Any professional level athlete is going to be exceptional....either with easy measurables like height, speed, 40 times, or with an elite skill level....probably both. Looking at kids that play sports it will run the gambit from kids that stand out to kids that are having a good day to not tip over standing still.
There is a reason it is rare for a person to be a multi sport athlete after high school. Raw athletic ability is not enough. Time commitment and ability to play and understand a game at a higher level in multiple sports just does not happen that often. Pointing to world class athletes that have done this or very rare outliers really are the exceptions that prove the rule.
As for the rich vs non rich schools, yeah, money matters.

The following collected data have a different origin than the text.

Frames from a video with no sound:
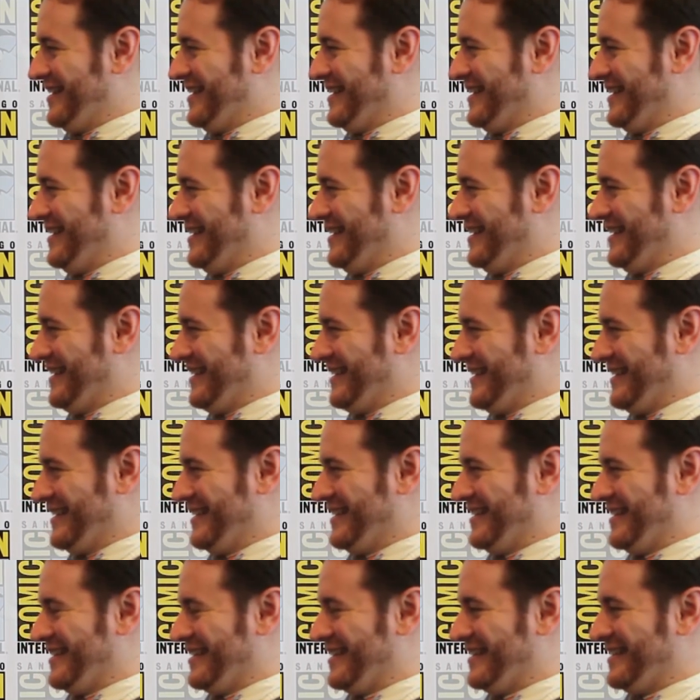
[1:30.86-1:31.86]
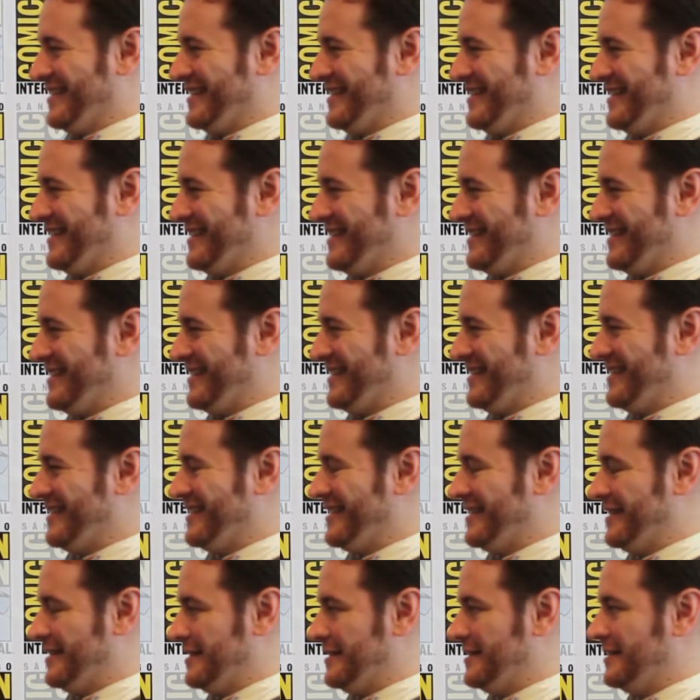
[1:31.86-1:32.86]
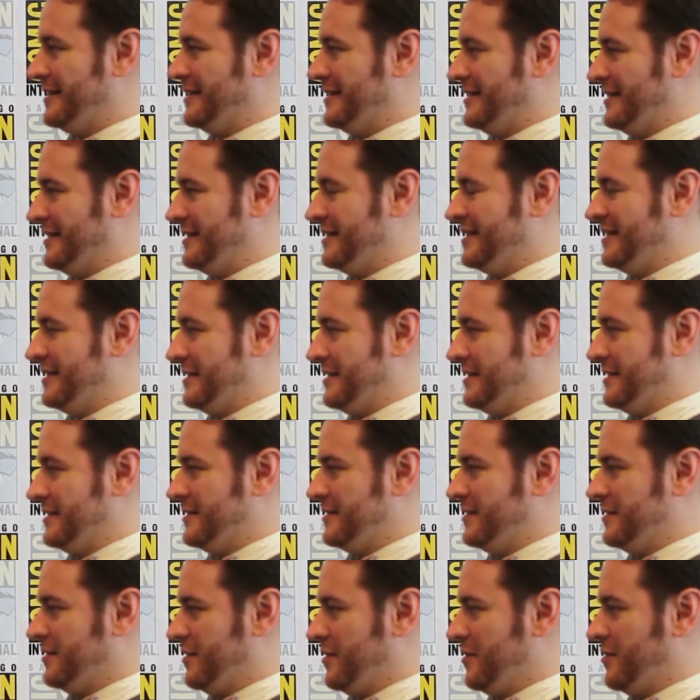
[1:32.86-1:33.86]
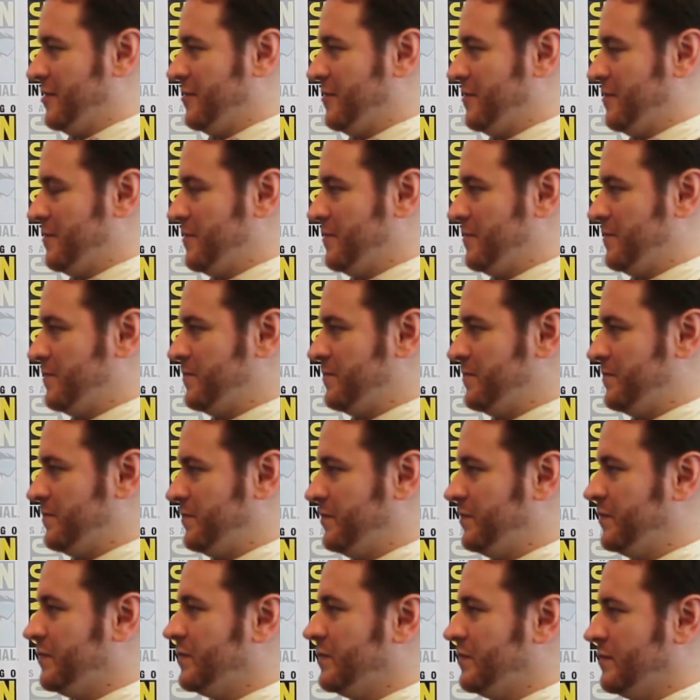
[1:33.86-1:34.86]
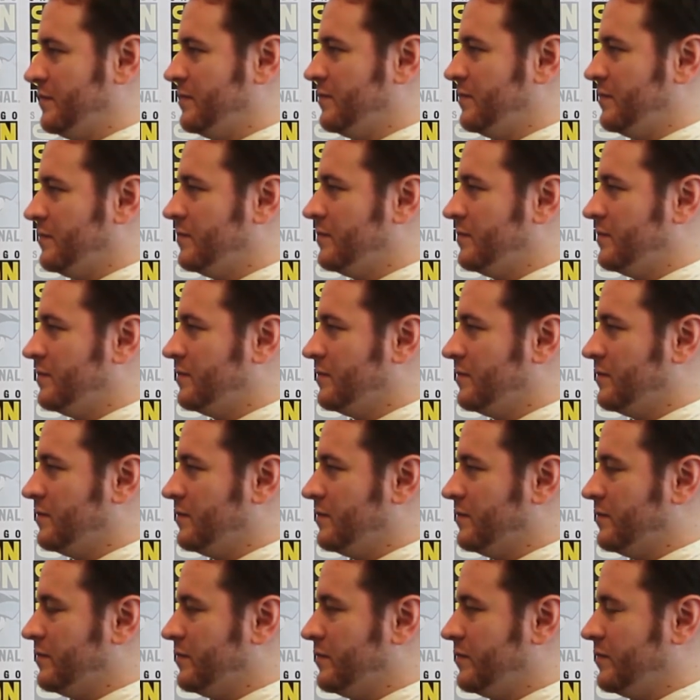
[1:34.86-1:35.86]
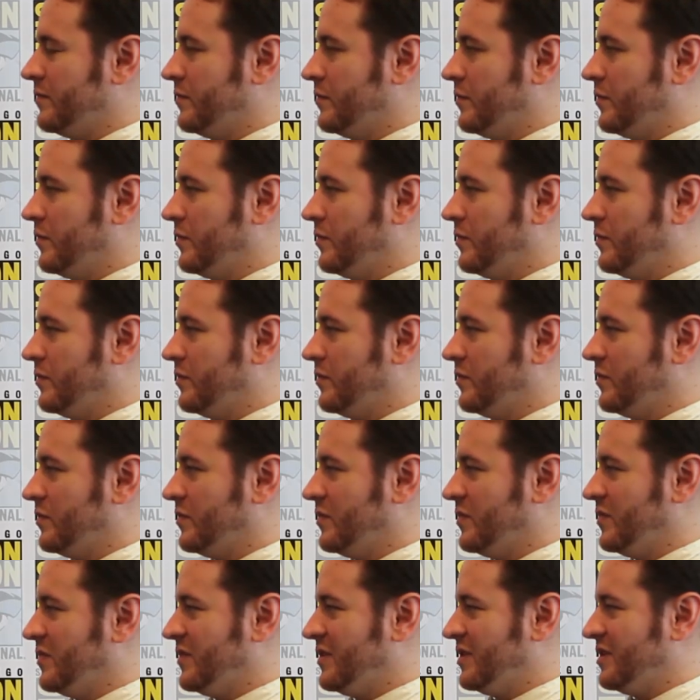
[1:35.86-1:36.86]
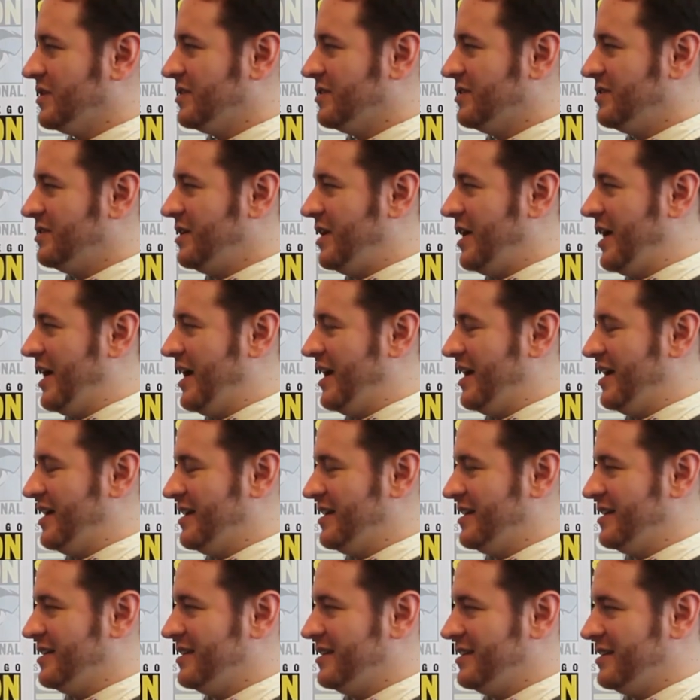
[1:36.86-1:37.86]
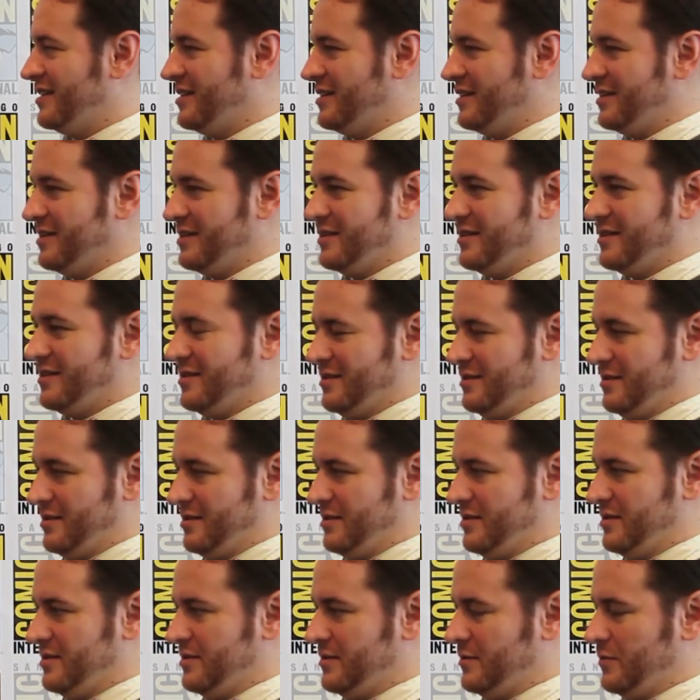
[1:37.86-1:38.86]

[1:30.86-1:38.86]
No words are spoken by the person on screen.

For example 4 schools where I live: School 1 is a private school, expensive to attend.
They have facilities that are gorgeous, nicer than many D2 colleges. Their baseball coach is just a full time coach, not a teacher. They have trainers and a physical therapist that work with the team and a staff of about 5 or 6 guys.

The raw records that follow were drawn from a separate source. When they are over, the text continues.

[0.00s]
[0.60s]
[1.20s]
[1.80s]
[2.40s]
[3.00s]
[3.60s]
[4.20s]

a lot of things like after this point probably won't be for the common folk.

School 2 is a successful public school. In the running the the regional title every single year. Their coach is a teacher but has been the coach for over 20 years and is connected in the baseball community bringing in well respected guys to work with his players. They have a full indoor baseball/softball building with cages, weights and mounds to work in the offseason and winter.
School 3 (my sons high school) is a public school, a new school but probably serving an area considered lower middle class by most. They have a revolving door at coach. One teacher for a couple of years then another. Not much experience as these guys were basically high school players who happen to teach there. Outdoor cages, no indoor facilities at all.

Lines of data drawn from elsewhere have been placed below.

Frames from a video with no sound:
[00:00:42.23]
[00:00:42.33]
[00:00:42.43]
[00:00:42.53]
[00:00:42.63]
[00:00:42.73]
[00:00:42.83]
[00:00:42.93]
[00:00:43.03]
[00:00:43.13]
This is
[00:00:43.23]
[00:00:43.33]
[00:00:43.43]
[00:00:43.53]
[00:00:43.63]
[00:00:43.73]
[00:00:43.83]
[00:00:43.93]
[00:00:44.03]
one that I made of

School 4 is the public school in the "bad" part of town. Literally dads coaching and no facilities. The field looks like a Babe Ruth public field with a temporary fence that blows over on windy days.
So, money helps with better facilities, better coaching and the status that comes with winning. The amount of kids that try out for these teams goes hand in hand with the amount of winning and the facilities. At the School 4, who did not win a game last year, there is no status related to playing baseball. At school 1 and school 2 where kids regularly move on to college, there is. So it goes I guess.